Toutefois, la raison principale qui a conduit la rédaction de France 2 à réaliser ce reportage n’est pas directement liée à cette tuerie mais plutôt à deux de ses conséquences. La première, c’est la parution le matin même du 14 janvier 2015 d’un numéro spécial de Charlie Hebdo, une semaine après l’attentat dont l’hebdomadaire satirique a été victime. À deux reprises, ce numéro est montré dans le sujet : on voit une kiosquière en mettre en place des piles. Sa une, dessinée par Luz, représente Mahomet, une larme à l’œil et tenant une pancarte « Je suis Charlie », en-dessous de la mention : « Tout est pardonné ». Ce numéro a dans un premier temps été tiré à un million d’exemplaires contre 60 000 habituellement. L’engouement a été tel que ce sont finalement près de 8 millions d’exemplaires qui ont été tirés. Le tirage de ce numéro de Charlie Hebdo établit ainsi un record absolu dans l’histoire de la presse française. Il devance France-Soir, tiré à 2,2 millions d’exemplaires le 11 novembre 1970 après la mort du général de Gaulle, mais aussi Le Petit Parisien, tiré à 2 millions d’exemplaires le 11 novembre 1918, jour de l’armistice de la Première Guerre mondiale, et L’Équipe, tiré à 1,96 million d’exemplaires le 13 juillet 1998, au lendemain de la victoire de l’équipe de France lors de la Coupe du monde de football.

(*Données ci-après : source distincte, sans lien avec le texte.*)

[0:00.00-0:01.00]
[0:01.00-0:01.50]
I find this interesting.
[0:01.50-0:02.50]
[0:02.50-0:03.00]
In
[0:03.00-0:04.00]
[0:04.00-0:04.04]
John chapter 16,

La procédure ouverte pour apologie du terrorisme ouverte contre Dieudonné est également à l’origine de ce sujet. Cette procédure a été suscitée par un message du polémiste sur son compte Facebook le 11 janvier 2015, au soir de la marche républicaine en hommage aux victimes des attentats des 7, 8 et 9 janvier précédent. Il avait écrit « Sachez que ce soir je me sens Charlie Coulibaly », détournant le slogan « Je suis Charlie » en référence au terroriste Amedy Coulibaly, auteur de la tuerie dans le supermarché Hyper Cacher le 9 janvier 2015. Le message provocateur de Dieudonné est montré dans le sujet par un banc-titre. Le polémiste apparaît aussi à deux reprises : d’abord par le biais d’une photographie d’une de ses arrestations, puis en gros plan lors d’un procès.

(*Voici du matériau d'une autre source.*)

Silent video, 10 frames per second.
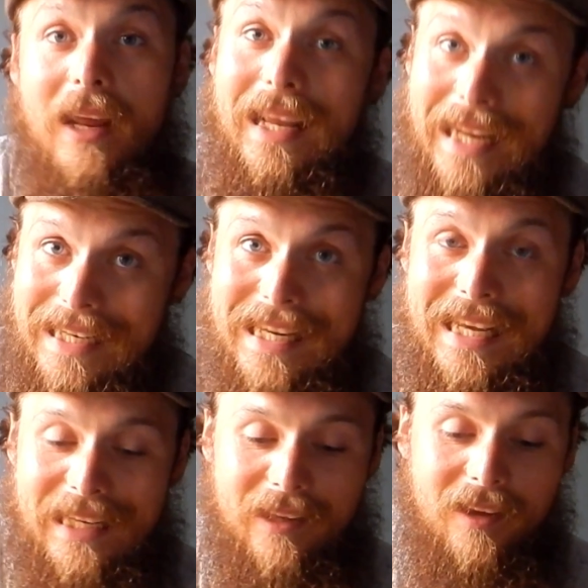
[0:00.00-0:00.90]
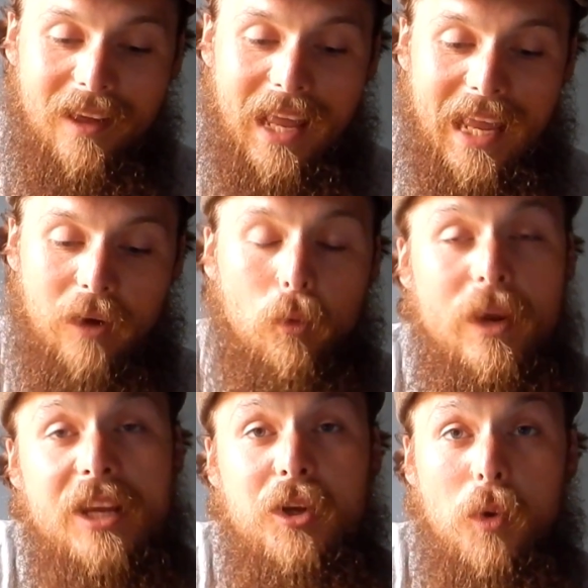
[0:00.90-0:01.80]
and I did, and
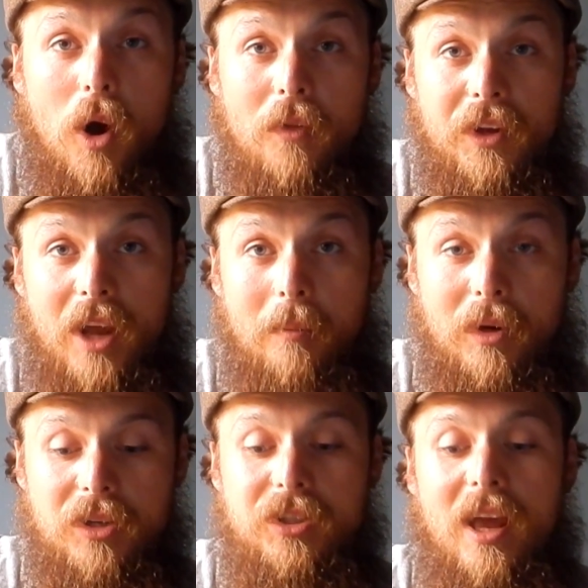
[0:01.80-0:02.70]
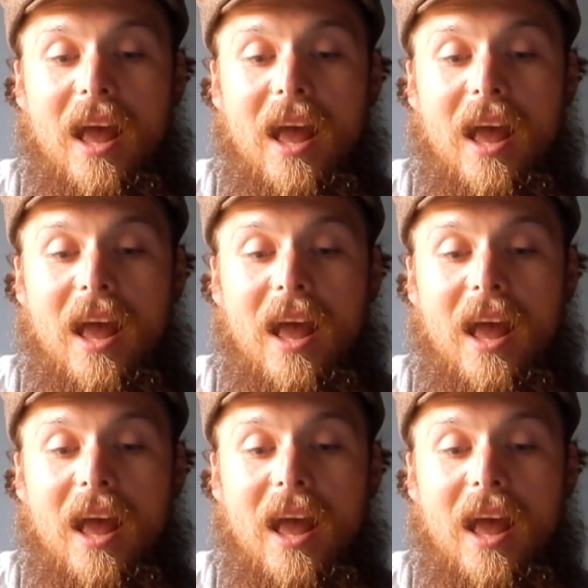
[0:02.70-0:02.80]
redo all the numbers.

Le sujet de France 2 se veut avant tout didactique : il vise à expliquer aux téléspectateurs les limites à la liberté d’expression en France en opposant les deux cas de Charlie Hebdo et Dieudonné. Aussi, après avoir présenté rapidement ceux-ci, il revient aux sources de la liberté d’expression : l’article 11 de la Déclaration des droits de l’homme et du citoyen, qui est mis en exergue par un banc-titre. L’infographie détaillant les quatre principales atteintes à la liberté d’expression a également une visée pédagogique. C’est enfin aussi le cas de l’interview des deux experts qui sont convoqués : Christophe Deloire, secrétaire général de l’organisation non gouvernementale Reporters sans frontières, et Basile Ader, avocat au barreau de Paris, spécialiste du droit des médias. Leurs interventions ont pour but d’expliquer les atteintes à la liberté d’expression définies par le droit français.